## [Problem to solve]
Every line below between the line holding "[00:12:07.35]" and the line holding "[00:12:09.70]", inclusive, should be repeated exactly, and all other lines omitted.

----------

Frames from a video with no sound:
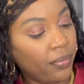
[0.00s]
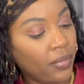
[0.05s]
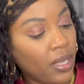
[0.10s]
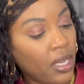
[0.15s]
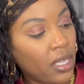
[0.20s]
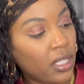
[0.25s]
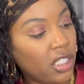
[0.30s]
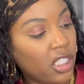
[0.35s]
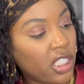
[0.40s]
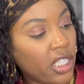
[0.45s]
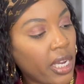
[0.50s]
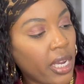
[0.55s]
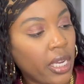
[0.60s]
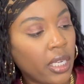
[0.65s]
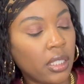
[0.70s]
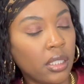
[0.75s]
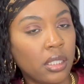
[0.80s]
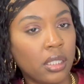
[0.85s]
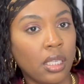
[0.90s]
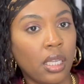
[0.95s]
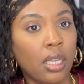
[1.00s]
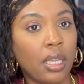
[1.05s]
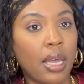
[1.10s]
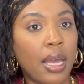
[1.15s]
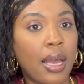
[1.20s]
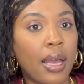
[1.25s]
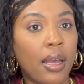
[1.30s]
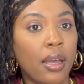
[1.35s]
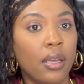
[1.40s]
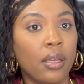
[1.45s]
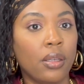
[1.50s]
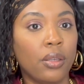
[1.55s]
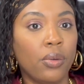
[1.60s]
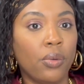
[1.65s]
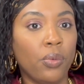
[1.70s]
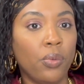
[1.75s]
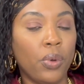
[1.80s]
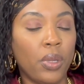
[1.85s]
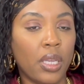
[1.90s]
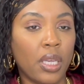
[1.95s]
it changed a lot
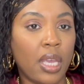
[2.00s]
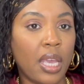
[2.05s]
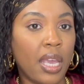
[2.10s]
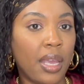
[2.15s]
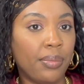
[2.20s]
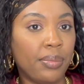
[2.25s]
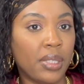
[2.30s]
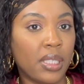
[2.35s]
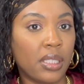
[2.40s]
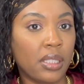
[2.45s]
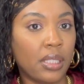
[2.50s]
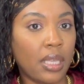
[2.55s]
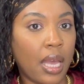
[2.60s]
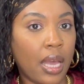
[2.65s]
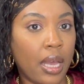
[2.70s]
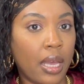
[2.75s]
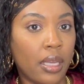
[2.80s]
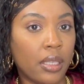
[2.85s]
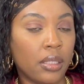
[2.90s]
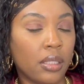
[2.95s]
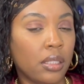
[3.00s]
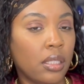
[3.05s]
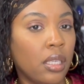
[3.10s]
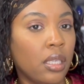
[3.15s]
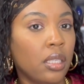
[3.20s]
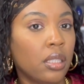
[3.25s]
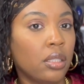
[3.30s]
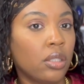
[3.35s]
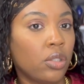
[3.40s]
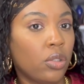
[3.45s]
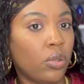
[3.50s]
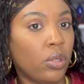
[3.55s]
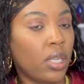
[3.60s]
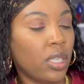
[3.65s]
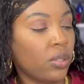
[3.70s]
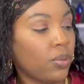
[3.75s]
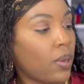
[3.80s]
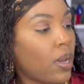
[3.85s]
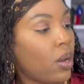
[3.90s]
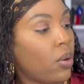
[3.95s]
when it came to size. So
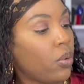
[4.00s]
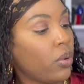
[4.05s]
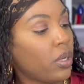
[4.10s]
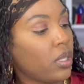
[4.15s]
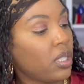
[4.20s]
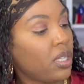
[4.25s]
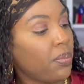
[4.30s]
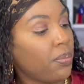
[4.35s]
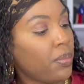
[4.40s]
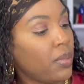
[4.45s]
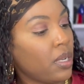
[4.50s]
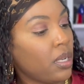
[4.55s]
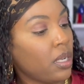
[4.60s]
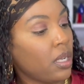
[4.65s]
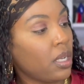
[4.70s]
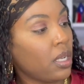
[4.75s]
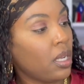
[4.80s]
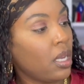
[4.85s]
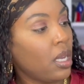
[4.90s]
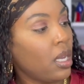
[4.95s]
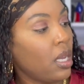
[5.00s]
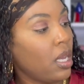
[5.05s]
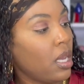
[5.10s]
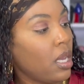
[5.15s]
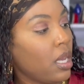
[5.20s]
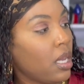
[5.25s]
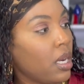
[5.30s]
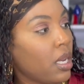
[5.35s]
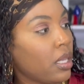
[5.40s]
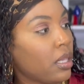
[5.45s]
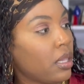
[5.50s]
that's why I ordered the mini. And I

----------

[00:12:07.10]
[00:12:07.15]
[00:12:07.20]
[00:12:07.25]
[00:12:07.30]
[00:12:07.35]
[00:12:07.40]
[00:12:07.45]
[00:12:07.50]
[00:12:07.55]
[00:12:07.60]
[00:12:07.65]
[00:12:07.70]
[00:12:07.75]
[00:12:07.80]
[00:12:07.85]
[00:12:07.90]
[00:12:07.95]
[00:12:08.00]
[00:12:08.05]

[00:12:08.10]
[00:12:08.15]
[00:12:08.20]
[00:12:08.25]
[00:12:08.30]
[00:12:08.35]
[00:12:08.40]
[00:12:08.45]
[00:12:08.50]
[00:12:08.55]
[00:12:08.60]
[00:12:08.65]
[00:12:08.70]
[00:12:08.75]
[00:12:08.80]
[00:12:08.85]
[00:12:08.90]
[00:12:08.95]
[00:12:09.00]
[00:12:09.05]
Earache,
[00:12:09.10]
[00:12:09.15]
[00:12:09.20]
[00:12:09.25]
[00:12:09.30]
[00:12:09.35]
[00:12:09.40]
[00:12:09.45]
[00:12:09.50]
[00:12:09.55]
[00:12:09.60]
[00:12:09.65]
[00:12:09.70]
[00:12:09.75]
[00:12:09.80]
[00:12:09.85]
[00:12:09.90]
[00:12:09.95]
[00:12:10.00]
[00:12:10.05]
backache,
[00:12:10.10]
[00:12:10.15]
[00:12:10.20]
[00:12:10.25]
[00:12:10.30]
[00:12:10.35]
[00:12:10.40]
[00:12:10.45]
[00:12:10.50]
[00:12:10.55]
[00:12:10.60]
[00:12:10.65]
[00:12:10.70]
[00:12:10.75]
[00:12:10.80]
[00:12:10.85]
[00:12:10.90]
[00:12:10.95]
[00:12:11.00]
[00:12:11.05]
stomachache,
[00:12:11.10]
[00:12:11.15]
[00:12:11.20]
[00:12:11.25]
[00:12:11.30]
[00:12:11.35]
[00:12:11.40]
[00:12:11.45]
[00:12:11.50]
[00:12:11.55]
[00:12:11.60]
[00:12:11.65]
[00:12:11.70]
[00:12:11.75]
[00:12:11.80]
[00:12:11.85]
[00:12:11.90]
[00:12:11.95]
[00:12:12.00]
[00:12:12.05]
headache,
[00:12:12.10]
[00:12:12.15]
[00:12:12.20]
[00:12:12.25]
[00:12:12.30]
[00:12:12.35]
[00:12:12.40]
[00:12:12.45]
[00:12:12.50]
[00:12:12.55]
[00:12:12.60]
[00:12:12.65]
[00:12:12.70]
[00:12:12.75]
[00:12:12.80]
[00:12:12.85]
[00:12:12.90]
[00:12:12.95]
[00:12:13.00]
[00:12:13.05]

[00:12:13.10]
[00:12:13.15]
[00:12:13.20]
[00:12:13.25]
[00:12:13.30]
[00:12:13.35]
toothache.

----------

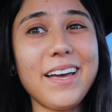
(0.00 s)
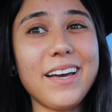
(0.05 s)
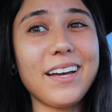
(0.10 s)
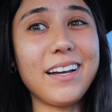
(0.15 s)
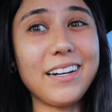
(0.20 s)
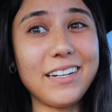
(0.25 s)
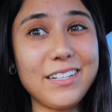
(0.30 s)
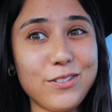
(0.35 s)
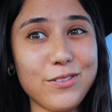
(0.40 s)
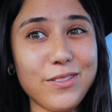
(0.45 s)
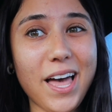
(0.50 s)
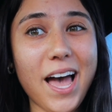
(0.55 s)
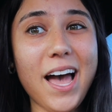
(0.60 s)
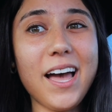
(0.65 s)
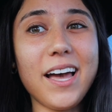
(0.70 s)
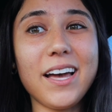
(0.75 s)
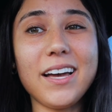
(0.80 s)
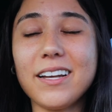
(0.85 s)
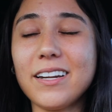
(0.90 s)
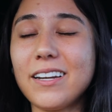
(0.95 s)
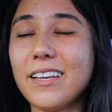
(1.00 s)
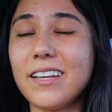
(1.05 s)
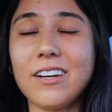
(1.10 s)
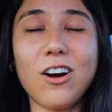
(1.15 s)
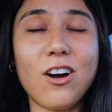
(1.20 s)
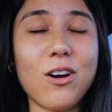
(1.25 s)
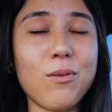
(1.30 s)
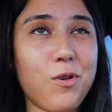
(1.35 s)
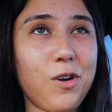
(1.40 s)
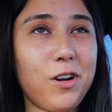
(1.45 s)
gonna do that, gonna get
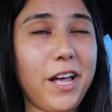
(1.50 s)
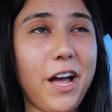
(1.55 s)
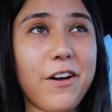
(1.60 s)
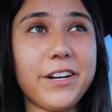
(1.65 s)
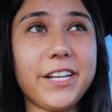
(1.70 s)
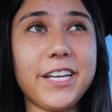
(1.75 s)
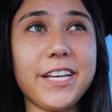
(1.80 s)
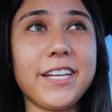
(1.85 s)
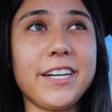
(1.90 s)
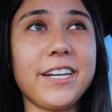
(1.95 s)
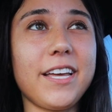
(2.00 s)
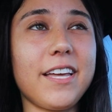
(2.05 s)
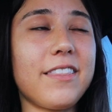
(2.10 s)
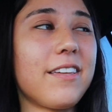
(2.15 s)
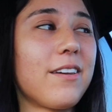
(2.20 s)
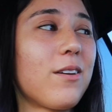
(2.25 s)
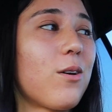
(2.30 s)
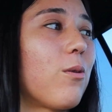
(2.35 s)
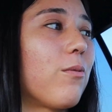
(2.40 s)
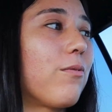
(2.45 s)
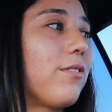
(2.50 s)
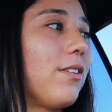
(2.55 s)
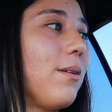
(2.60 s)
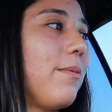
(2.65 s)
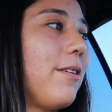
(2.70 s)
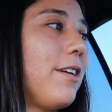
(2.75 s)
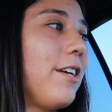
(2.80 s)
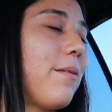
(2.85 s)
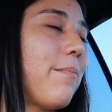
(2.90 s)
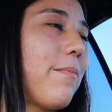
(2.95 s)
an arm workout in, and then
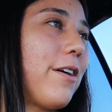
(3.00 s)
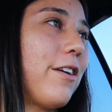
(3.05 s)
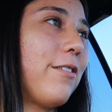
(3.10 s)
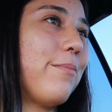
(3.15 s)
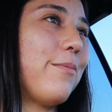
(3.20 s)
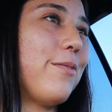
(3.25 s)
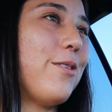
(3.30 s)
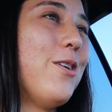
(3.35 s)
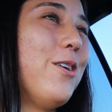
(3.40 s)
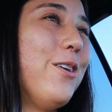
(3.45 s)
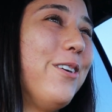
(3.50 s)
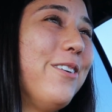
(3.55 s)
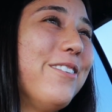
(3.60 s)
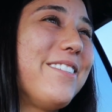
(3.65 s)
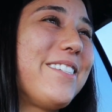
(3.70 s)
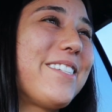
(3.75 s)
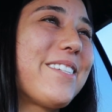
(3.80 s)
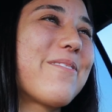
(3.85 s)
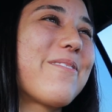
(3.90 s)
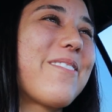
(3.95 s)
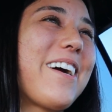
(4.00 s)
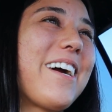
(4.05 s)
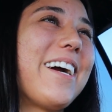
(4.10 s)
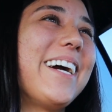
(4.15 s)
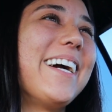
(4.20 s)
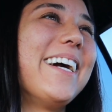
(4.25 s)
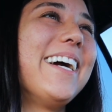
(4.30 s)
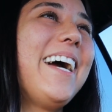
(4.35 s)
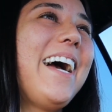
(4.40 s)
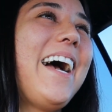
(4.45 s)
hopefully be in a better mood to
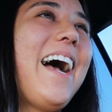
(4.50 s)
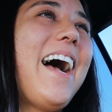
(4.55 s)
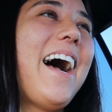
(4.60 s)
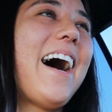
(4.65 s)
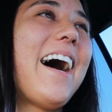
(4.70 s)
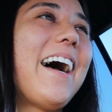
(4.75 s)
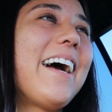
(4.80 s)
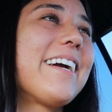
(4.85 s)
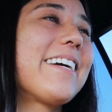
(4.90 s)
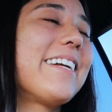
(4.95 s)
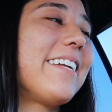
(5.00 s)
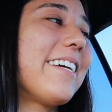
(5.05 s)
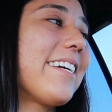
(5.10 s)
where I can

----------

## [Answer to the exercise]
[00:12:07.35]
[00:12:07.40]
[00:12:07.45]
[00:12:07.50]
[00:12:07.55]
[00:12:07.60]
[00:12:07.65]
[00:12:07.70]
[00:12:07.75]
[00:12:07.80]
[00:12:07.85]
[00:12:07.90]
[00:12:07.95]
[00:12:08.00]
[00:12:08.05]

[00:12:08.10]
[00:12:08.15]
[00:12:08.20]
[00:12:08.25]
[00:12:08.30]
[00:12:08.35]
[00:12:08.40]
[00:12:08.45]
[00:12:08.50]
[00:12:08.55]
[00:12:08.60]
[00:12:08.65]
[00:12:08.70]
[00:12:08.75]
[00:12:08.80]
[00:12:08.85]
[00:12:08.90]
[00:12:08.95]
[00:12:09.00]
[00:12:09.05]
Earache,
[00:12:09.10]
[00:12:09.15]
[00:12:09.20]
[00:12:09.25]
[00:12:09.30]
[00:12:09.35]
[00:12:09.40]
[00:12:09.45]
[00:12:09.50]
[00:12:09.55]
[00:12:09.60]
[00:12:09.65]
[00:12:09.70]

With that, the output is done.